When stats tell us over and over again that being Black means your chances at upward mobility are more limited than Whites, who cares about only sagging pants and looking right? Who cares about littering when public schools in lower-income areas are lacking resources to prepare our children for a changing world? Why be mad only at the litterers** and not city councils for lazy city maintenance as well.


It's so easy to shame an entire race of people without acknowledging the bigger societal problems affecting them. It's often Black people who are targeted yet somehow we never have this conversation with White people. White males have been the majority of serial killers/mass murderers and I don't see specials on what's wrong with White men.

I've seen sympathy for White America when the economy hits them hard but rarely do people suggest "you should do better and stop blaming others for your problems." So only saying Black people need to do something about their problems isn't just profiling us as lazy, it's hypocritical.

WE are not monolithic. WE are not all the problem. Some of US don't equal all of US. Get your pronouns/adverbs right because when you're speaking about SOME make it about ALL of us, you make the same dangerous assumptions that got Trayvon Martin and so many others killed.

(By the way, this recent "What do Blacks needs to do better" conversation has been sparked by Martin and I consider it trampling on his grave. Anything Trayvon could've done better is correlated to what George Zimmerman should've done better. It goes back to what I said about America last week. Sick and desperate for scapegoats instead of solutions.)


Don Lemon doesn't want to really fix the problem. He, Elder, Bill O'Reilly and others want to speak on the problems and blame others instead of looking at the bigger picture. What's being done to stem Black unemployment? What's being done to ensure qualified Black people are getting fair looks at jobs?

These are all problems that go beyond ticky-tack issues and broad generalizations. Yet Lemon missed a great opportunity to challenge his audience. He shared his personal experiences as an indictment on Black people as a whole, which is profiling at its worst. He gave the same, tired nonsense we've seen and heard instead of elevating the discussion. It's not new, brave or bold -- it's old, cliche and stale.

I've respected Lemon for years and I still see him as a worthy anchor/journalist. But here, he failed badly. Unlike the NOI, Malcolm X, the Panthers, Harry Belafonte and others, he didn't criticize to challenge. He did so to express his own problems. He didn't ask his audience to examine themselves and our institutions as part of the problem.

Are there issues that SOME Black people need to work on? Yes. Just like there are issues ALL people need to work on. Unless you're going to directly talk to them in a loving manner that isn't confrontational but challenging and collaborative, you preaching about it comes off as selfish.
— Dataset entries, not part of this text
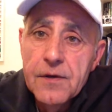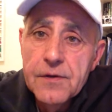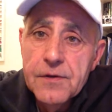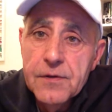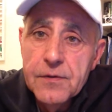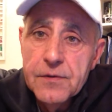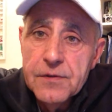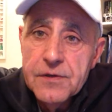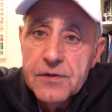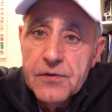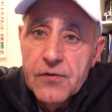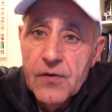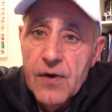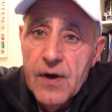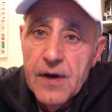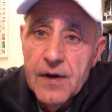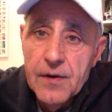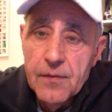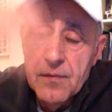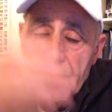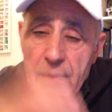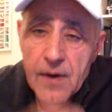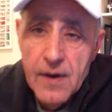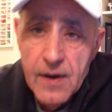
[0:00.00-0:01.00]
to a
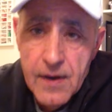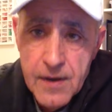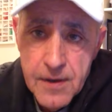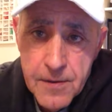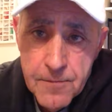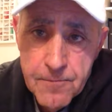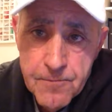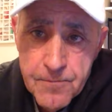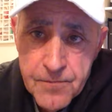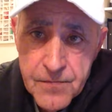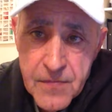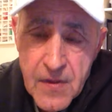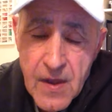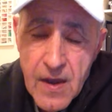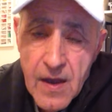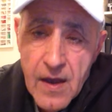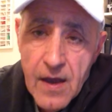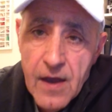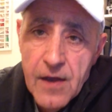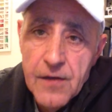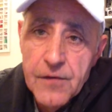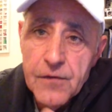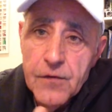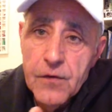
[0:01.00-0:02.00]
straightaway
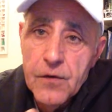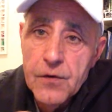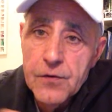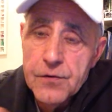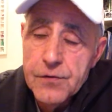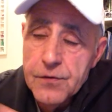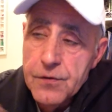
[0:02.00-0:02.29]
as you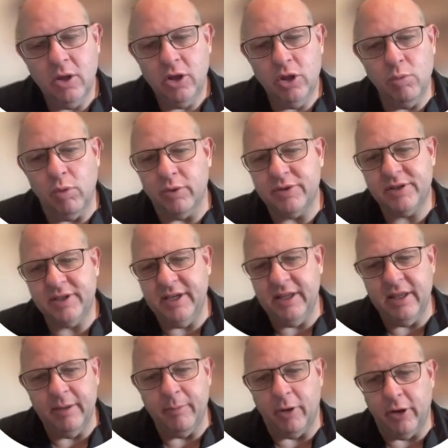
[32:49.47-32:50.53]
You won't see
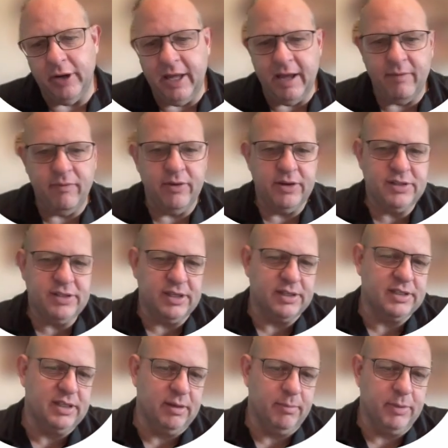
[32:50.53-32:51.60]
them on every
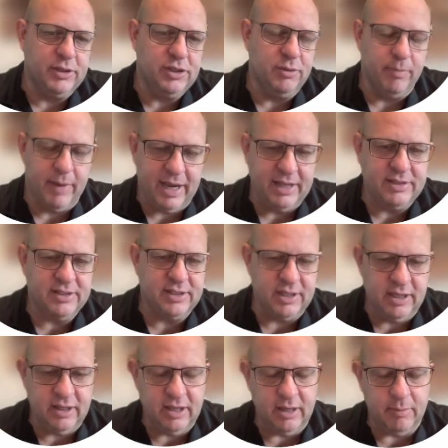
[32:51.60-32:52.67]
system, but you might
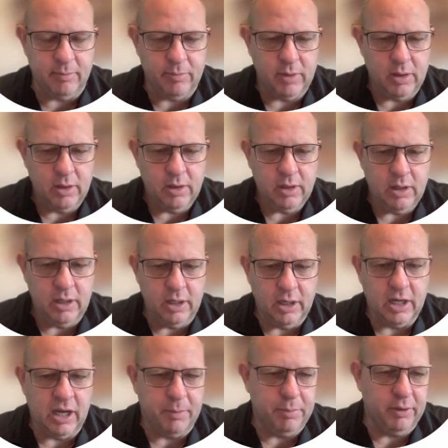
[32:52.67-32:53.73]
see them in a
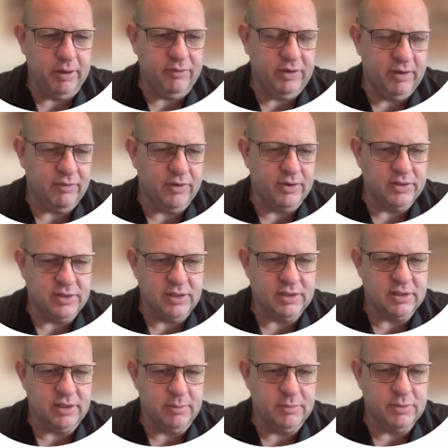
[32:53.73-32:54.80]
couple of different
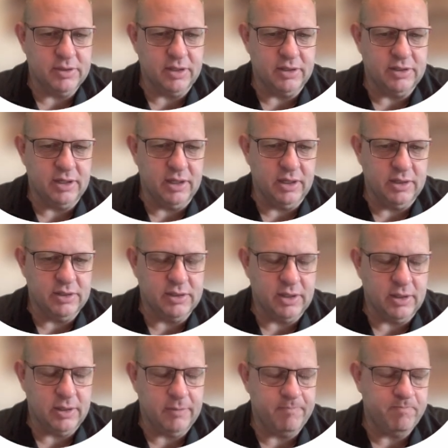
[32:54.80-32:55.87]
systems, such as
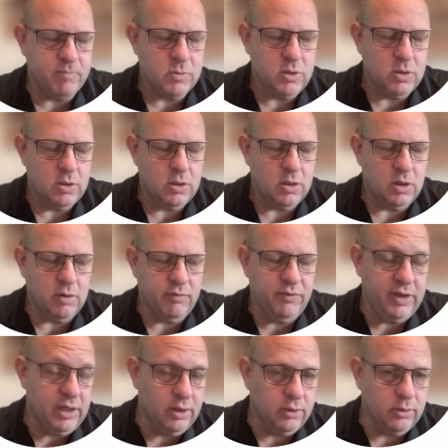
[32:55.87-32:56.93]

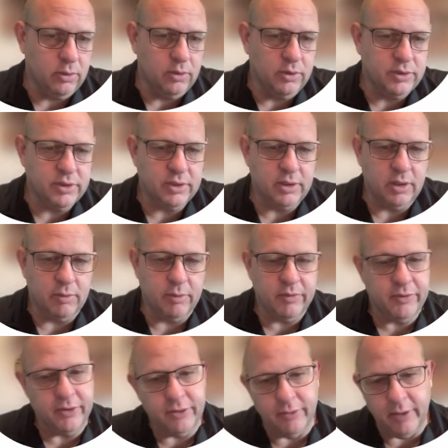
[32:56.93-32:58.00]
vehicles,
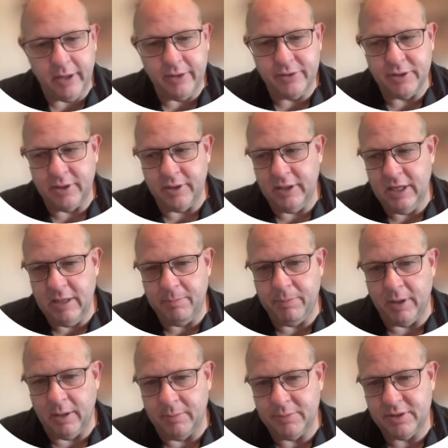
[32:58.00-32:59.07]
refrigeration, heat
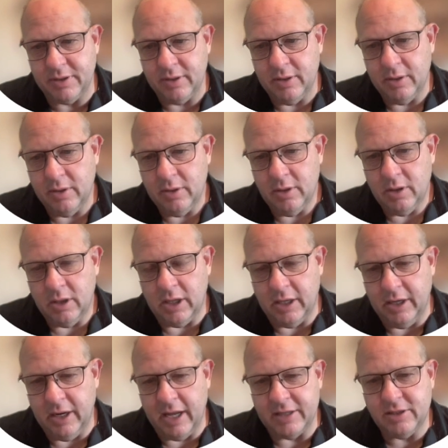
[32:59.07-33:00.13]
pumps.
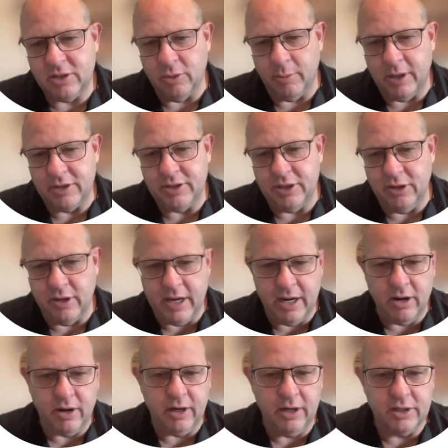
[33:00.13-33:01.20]
Not so much in your
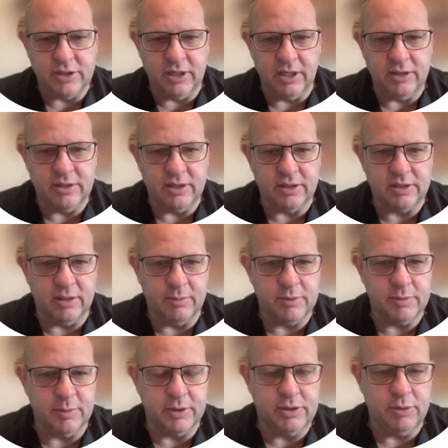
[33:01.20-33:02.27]
air conditioning systems,
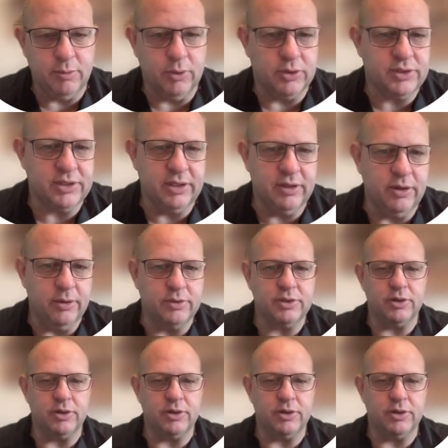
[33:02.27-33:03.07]
but you will see those.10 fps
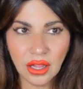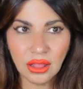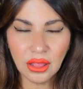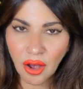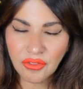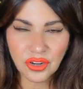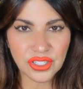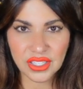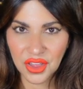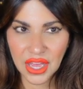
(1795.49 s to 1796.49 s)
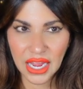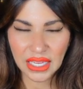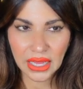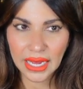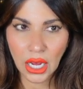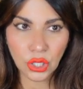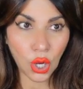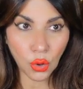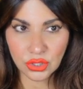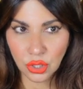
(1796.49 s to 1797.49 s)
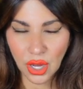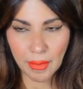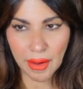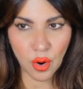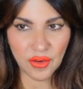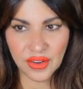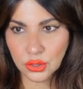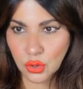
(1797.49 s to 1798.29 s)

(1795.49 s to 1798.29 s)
lovers thing, like don't look at my boyfriend,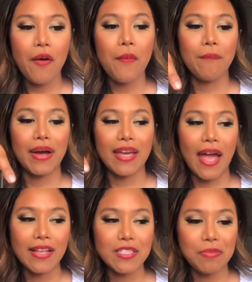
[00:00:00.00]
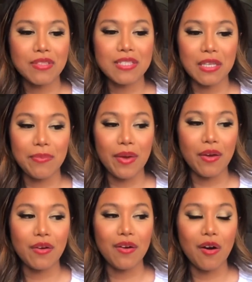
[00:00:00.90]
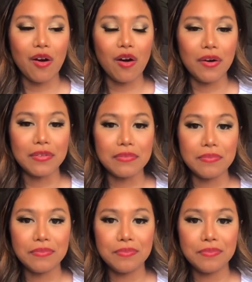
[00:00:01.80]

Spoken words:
my cat's been sleeping on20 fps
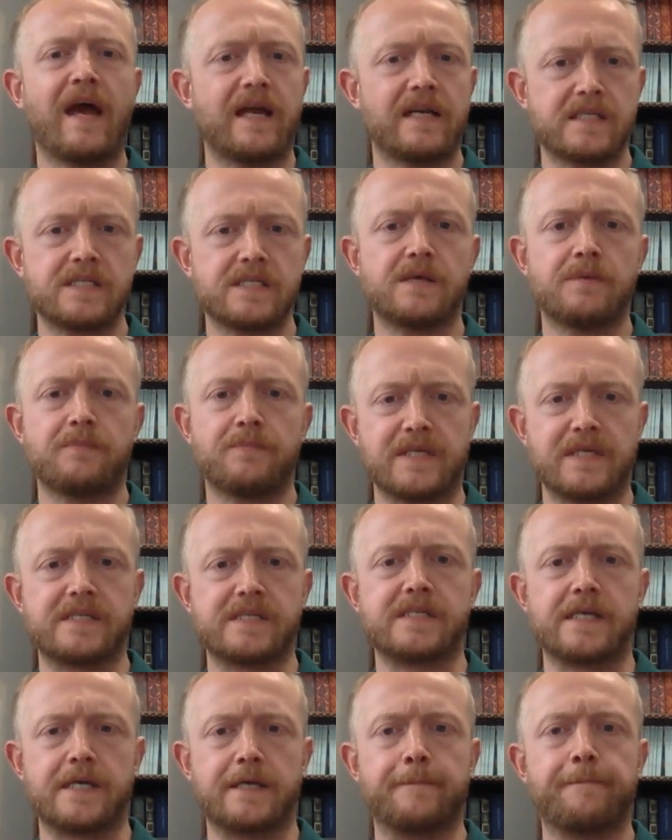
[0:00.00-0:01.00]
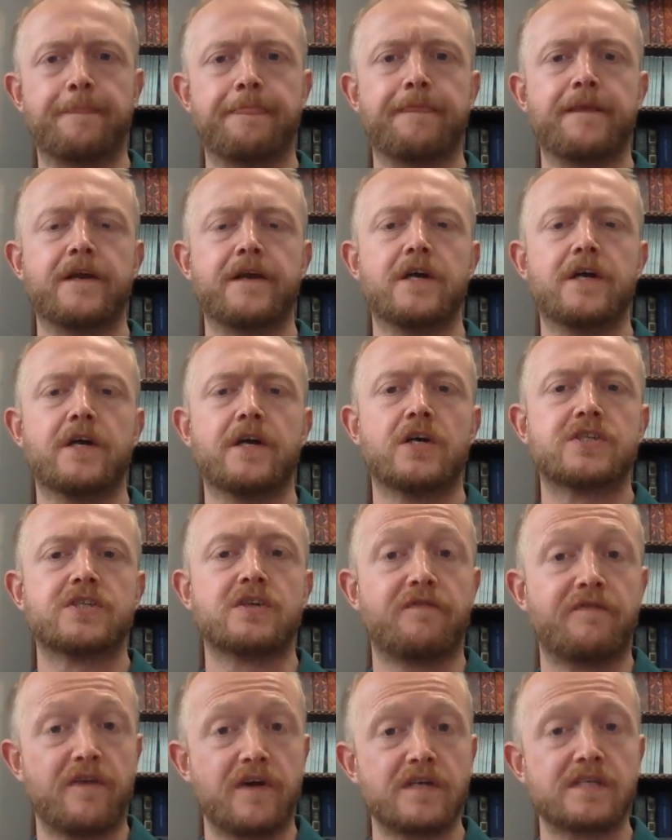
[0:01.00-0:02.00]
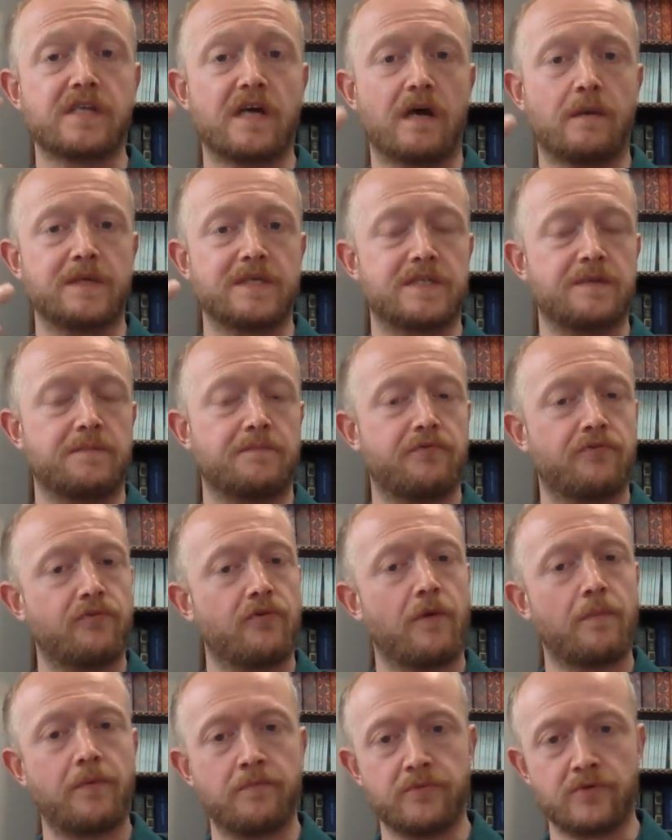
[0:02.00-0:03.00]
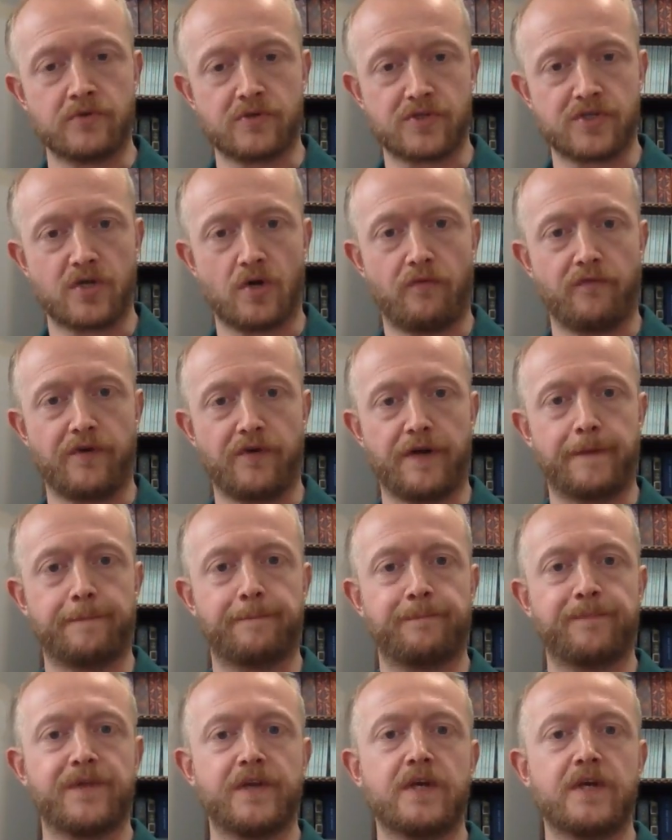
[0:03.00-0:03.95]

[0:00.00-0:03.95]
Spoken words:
and B2C. So first up is the problem you're solving.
And I'll add that the love needs to be obvious, not just in words.


Commentaries should challenge your audience. And that's where Lemon fell short despite his good intentions. He was talking about Black people but not directly to them. The audience of his telecast is not primarily the audience he's speaking about. Failing to recognize and seize upon that disconnect is why I'm disappointed in Lemon and wished he'd do better to elevate the dialogue, not play a role that elevates himself at the expense of others.

*If littering is a problem, it's one in lower-income areas where city maintenance is not as prevalent in other areas. When I lived in Inglewood here in California, potholes were not filled right away. But here in Redondo Beach and Torrance? Those things don't last a day before city maintenance is on the street. Beverly Hills? Clean as a whistle. It's not a racial thing. It's class.

**Lemon's stat about 72% of Black babies being born out of wedlock is misleading because 1) That's babies born in 2010 and NOT all Black babies, 2) It's insulting to suggest all those babies are somehow a problem and imply the parent or parents are screwups, 3) Nowhere did he specifically lay out what folks could do to stem this problem. He just highlighted it without offering solutions or expressing sympathy for those parents.